Technology continues to transform commerce. The most recent example is visual shopping, a fast-growing online functionality that leverages the technologies of image recognition and machine learning to create a powerful visual search-by-image and discovery experience.
Smartphones and online photo sharing, combined with machine learning and image recognition technologies, power visual search. Technically, visual search is called image recognition, or more broadly, computer vision; but more commonly, it’s known as search-by-image and reverse-image search.
Until recently, your choices for building this kind of feature were limited. Both Google and Bing offer a powerful visual image search for merchants. However, with new vector search technology, any company can build image and visual search solutions.
The second part of this article provides an overview of the AI/ML technology behind image recognition, describing the mechanisms that enable a machine to learn what’s inside a photo. We show how a machine breaks down images by their most basic features and then mixes and matches those features to ultimately classify images by similarity. We’ll describe the process of a neural network, or more specifically, the convoluted neural network (CNN), which is so prominent in the image recognition field.
But first we’d like be more visual and show you what visual shopping – a perfect example of practical artificial intelligence – looks like.
A machine can discover patterns and combinations of products from a vast index of images to produce a Complete the Look feature. A Complete The Look functionality can detect patterns from social media photos and learn which styles of dress, hat, glasses, bag, and shoes show up together. These products become “a look” by the frequency in which they are worn in the real world.
A large number of shared online images in which women wear a particular combination of clothing can be transformed into a look that your online store can propose.
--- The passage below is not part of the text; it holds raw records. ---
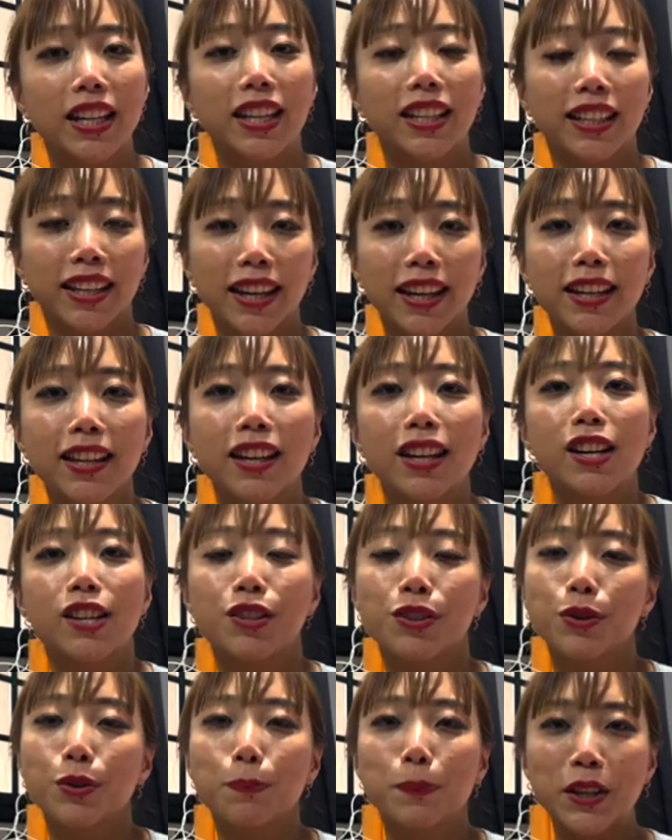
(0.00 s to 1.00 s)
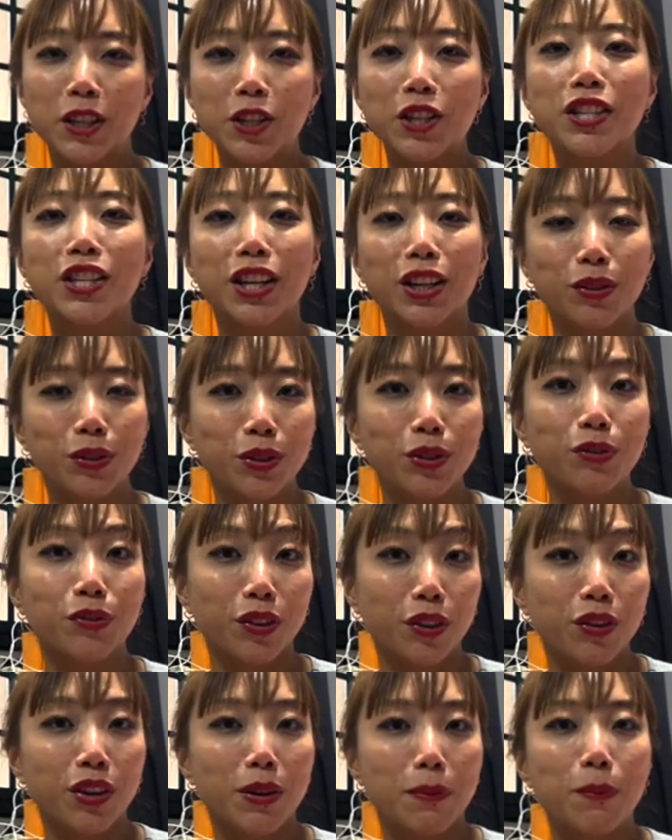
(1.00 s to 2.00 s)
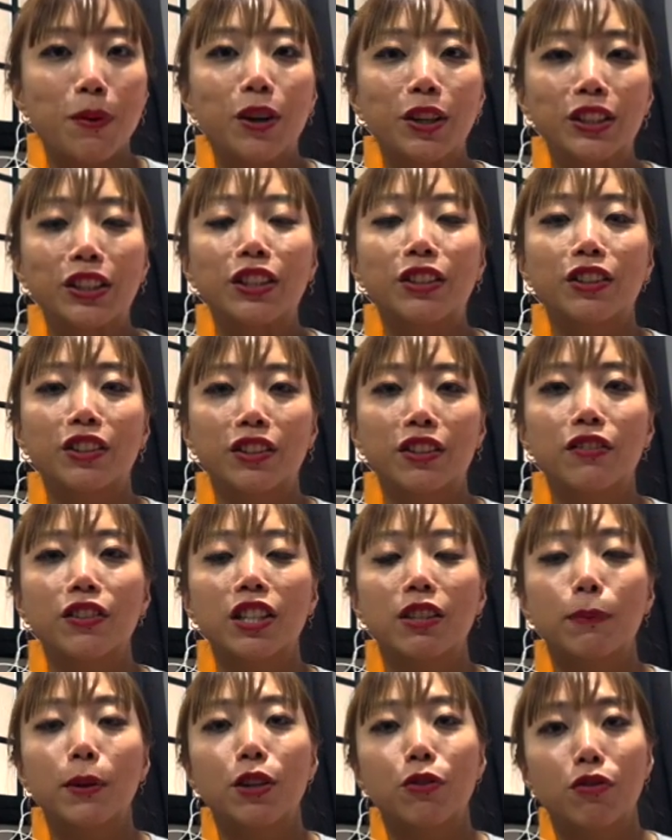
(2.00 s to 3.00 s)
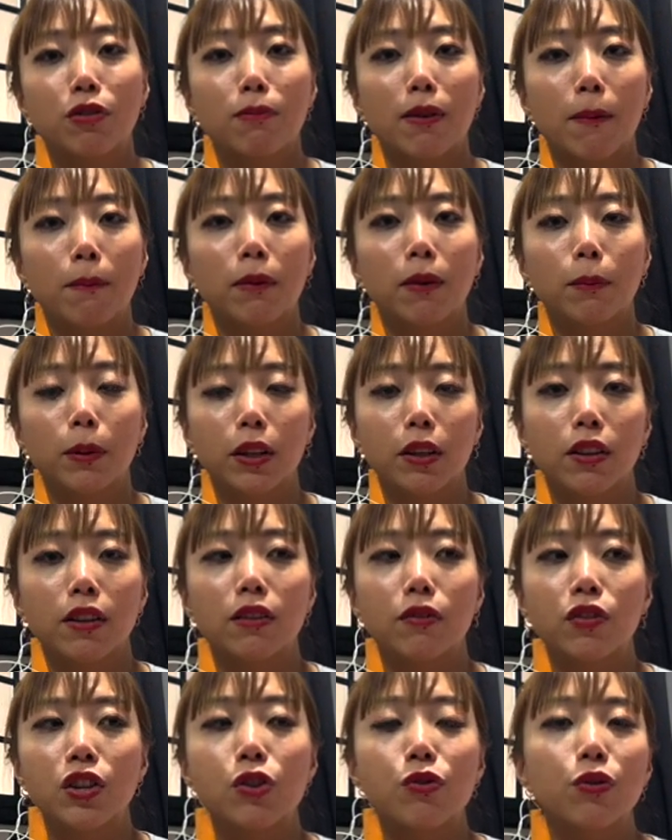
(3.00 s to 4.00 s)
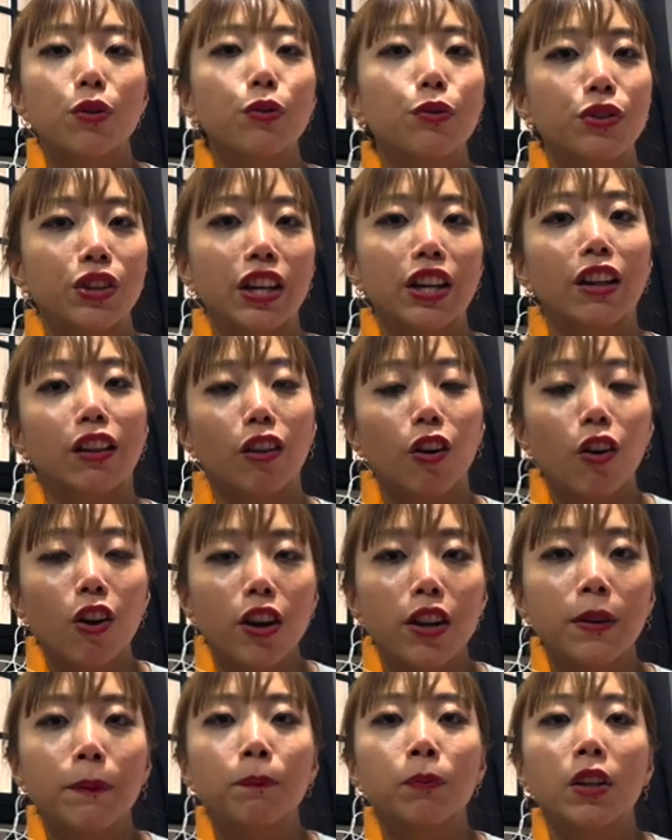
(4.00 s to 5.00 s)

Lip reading: Okay, so pictures are also very important on the first page, remember, because visuals say a lot.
There are several reasons to consider visual shopping a game changer:
At its most basic, image search is an alternative to textual search. Images help users find and browse products with visual examples instead of words. Given the unique ability of a machine to compare two images, image search can produce surprising similarities and recommendations, and can have many real-world applications – not just in commerce. Just to name a mere few outside of ecommerce: doctors comparing x-rays or photos of injuries, architects looking up similar bridges or houses.
The smartphone has become a second eye, and machine learning models can leverage the abundance of the world’s smartphone photos to guide online shoppers to find exactly what they want. It’s not overstating the case to say exactly.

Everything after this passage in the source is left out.